Announcement

Collapse
No announcement yet.
X
  • Filter
  • Time
  • Show
Clear All
new posts

  • Speeding up loop of time series regressions in mata

    Dear Statalist,
    I have a code (loop) to run time series regressions for each company (Identifier: lpermno) of prices (prccq) on earnings per share (epspiq). The code looks like this:

    Code:
    gen alpha =.
    gen alpha_stderr =.
    gen beta =.
    gen beta_stderr =.
     
     levelsof lpermno, local(levels)
     
    foreach i of local levels {
     
            reg prccq epspiq if lpermno== `i',robust
            replace alpha = _b[_cons] if lpermno == `i'
                                       replace alpha_stderr = _se[_cons] if lpermno == `i'
                                       replace beta = _b[epspiq] if lpermno == `i'
                                       replace beta_stderr = _se[epspiq] if lpermno == `i'
    }
    gen alpha_tstat = alpha / alpha_stderr
    gen beta_tstat = beta / beta_stderr
     
    save alphas_per_lpermno, replace
    It gives back the alpha, beta and their standard errors from the regressions in new columns of my original data.
    Unfortunately my code is way too slow.

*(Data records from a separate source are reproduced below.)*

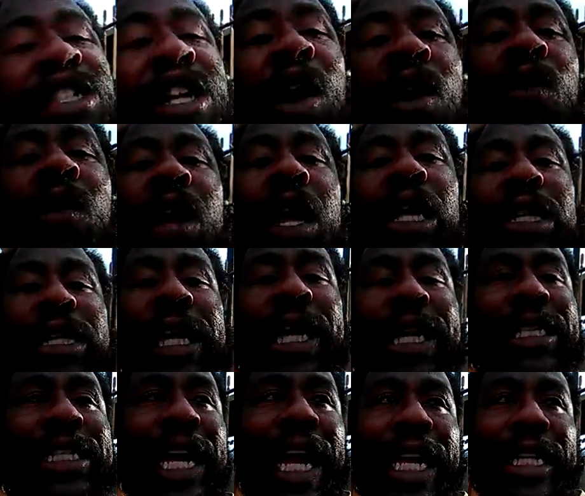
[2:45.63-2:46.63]
So
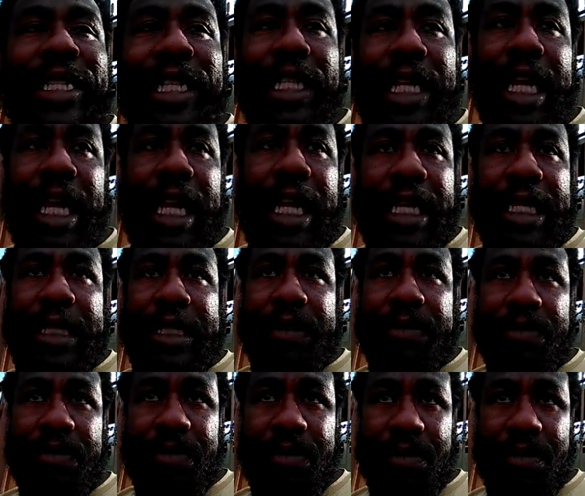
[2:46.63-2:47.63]
these kinds of things
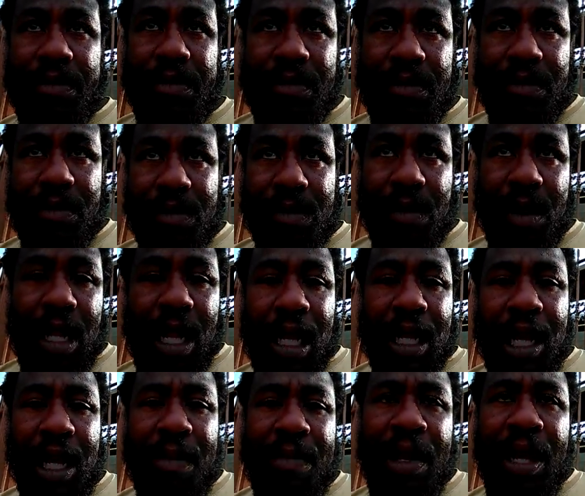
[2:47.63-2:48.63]

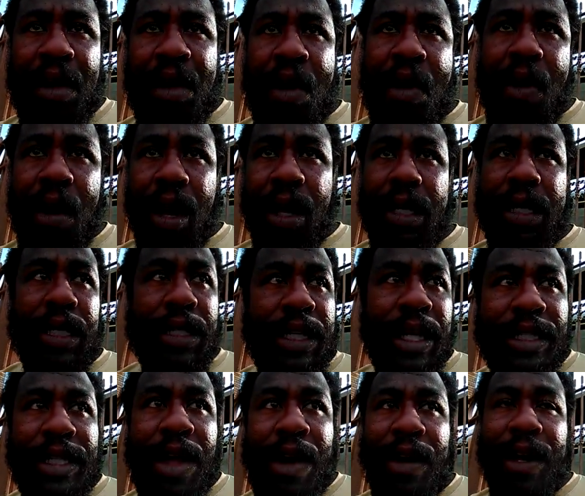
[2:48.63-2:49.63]
keep me going, because
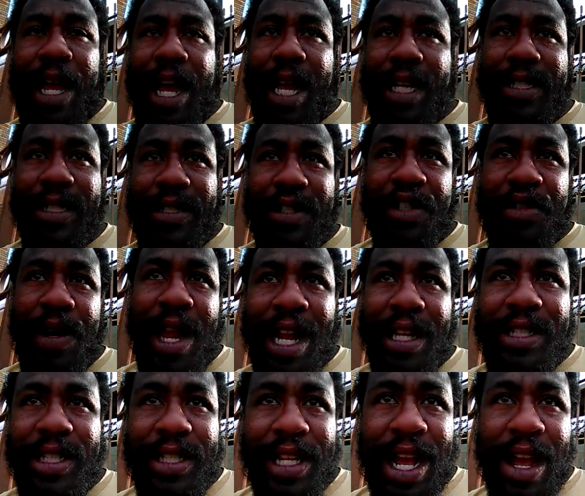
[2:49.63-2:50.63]
there's all kinds of
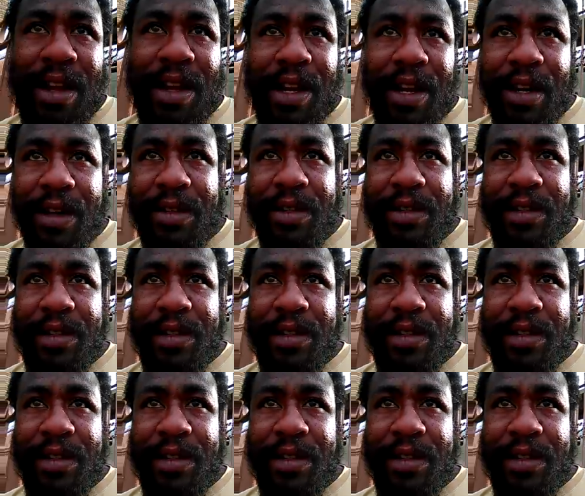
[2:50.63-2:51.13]
distractions out here.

To run through once it takes 1.5 to 2 hours (I have almost 700,000 observations).

    Is it possible to speed this up in mata? I’ve been trying to adapt a rangestat code to my needs (I used this one from Robert Picard as a starting point: https://www.statalist.org/forums/for...tas-for-stocks) but unfortunately was unsuccessful.

    Any advice is appreciated.

    Thanks in advance,
    Timo

  • #2
    I don't think Mata is relevant here, and I'd suggest you move your question to the Stata forum. It's possible the slowness comes from your "replace ... if lpermno ..." qualifier, which often is slow. It's also possible that the simple effort of doing a large number of regressions (you didn't mention the number of levels of lpermno, but I'm guessing) that slows things down.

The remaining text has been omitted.